There are different levels of normalization. It is not always desired, or necessary, to achieve 6th normal form, for the purposes of this course (and many applications) 3rd normal form is typically sufficient

This course focuses on the general principles of normalization rather than the formal relational theory (refer to either of the database textbooks in the reading list if you wish to understand this topic in more detail)

You are typically looking to revise your database design such that:

Each column/row intersection has only one entry
Each row and column in a table is unique
Each table has a primary key (a unique identifier)
Tables with relationships are linked by primary/foreign key relationships
If you delete a record you don’t also lose a value that may still be needed
Where there is a many-to-many relationship you will need to add a new table between the two tables so forming two one-to-many relationships.

Entity Relationship Diagram (ERD)

An ERD is a structural diagram used in database design. It contains different symbols and connectors that represent:

The major entities within the system scope
The attributes of those entities (including name and data type)
The relationships among these entities

ERD

As the ERD is refined, further detail can be added to it. The ERD diagram can therefore be used at different stages of the database design process.

The diagram illustrates entities and attributes at different levels of detail:

ERD entity symbols with differing level of detail

The relationships between entities can be represented with Crow’s Foot notation, or other notations such as Chen’s notation.

Crow's foot notation

Entity relationships may be one-to-one, one-to-many, many-to-many, these are shown as:

Relationship examples

Relational databases do not typically implement many-to-many relationships. During the process of normalisation:

one-to-one: Tables are associated through the primary key in each table
one-to-many: The primary key attribute in the one must be listed as an additional attribute (foreign key) in the many. The tables are associated by the similar attributes.
many-to-many: A new table is always created and the primary key attributes of the original tables are made attributes of the new table. These are often combined to form a composite primary key – or a new surrogate primary key is created.

Design the database

Design for SQLite

For the coursework it is expected that students will use SQLite. This is preferred as it creates a standalone file that can be easily included in your GitHub repository. Remember that SQLite datatypes are different to the wider range of SQL data types!

If you believe your design requires a database that requires a database server (e.g., MySQL, PostgresSQL) then please be aware that in COMP0034 you will need to provide the SQL to generate the database, and you will need to ensure that the server software you use is free (i.e., doesn't require a paid license) as the course tutor will need to install it in order to mark your coursework.

Conceptual design stage

Identify the entities and attributes.

Start with your dataset; and then consider your user stories, requirements and wireframes.

You could use the data driven design approach covered in the lecture materials. This approach suggests that you look for the nouns (entities) and adjectives (attributes).

Identify the entities that are involved. Draw them as rectangles.
Determine how the entities are related to each other. Draw lines between them to signify the relationships.
Add attributes to the entities.

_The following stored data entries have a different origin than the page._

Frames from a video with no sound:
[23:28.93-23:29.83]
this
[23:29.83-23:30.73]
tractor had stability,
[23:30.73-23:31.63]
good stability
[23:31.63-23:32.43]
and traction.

Add the main attributes of entities e.g. add a list of attributes in the entity rectangles.
Add the cardinality i.e., show whether the relationship is 1-1, 1-many or many-to-many.

Note: You do not have to use the crows foot notation style shown in the teaching materials. Any formal ERD notation is acceptable.

The following YouTube video from LucidChart may be useful in helping you to create an ERD:

Logical design stage

Each of the entities and their associated attributes defined at the conceptual stage can be considered as a potential table for your database. However, you are likely to need to modify the tables so that they will work in a relational database.

1. Normalise the database

To do this you start a process called normalization. You are not expected to understand all levels of normalisation. You are aiming for 3rd normal form for your coursework.

In simple terms look to:

Remove redundant (repeated) data (except for primary/foreign keys) by splitting tables into new tables
Have a primary key attribute for each table that is an integer field (or a combination of fields to create a composite primary key)
Where there is a one-to-many relationship between tables, the primary key in one table becomes a foreign key attribute in the second table.
Where there is a many-to-many relationship you need to create a third table that uses the primary key from each of the other two tables as foreign keys in that new table.

For a table to be in the first normal form (1NF), it must meet the following criteria:

Atomicity: Each column should contain only atomic (indivisible) values.
Uniqueness: Each column should contain unique values.
Primary Key: Each table should have a primary key that uniquely identifies each row.
No Repeating Groups: There should be no repeating groups or arrays in a table (i.e. no duplicated rows or columns)

For a table to be in second normal form (2NF):

First Normal Form: The table must already be in 1NF.
Full Functional Dependency: All non-key attributes must be fully functionally dependent on the primary key. This means that each non-key attribute should depend on the whole primary key, not just part of it.

For a table to be in third normal form (3NF):

Second Normal Form: The table must already be in 2NF.
No Transitive Dependency: There should be no transitive dependencies. This means that non-key attributes should not depend on other non-key attributes.

2. Add data types

You may have done this at the conceptual design stage. If not then add the data type to each attribute. This is the database data type which is not the same as Python data types.

SQLite data types are flexible, that is SQLite will attempt to match the provided data type in the data to the column definition.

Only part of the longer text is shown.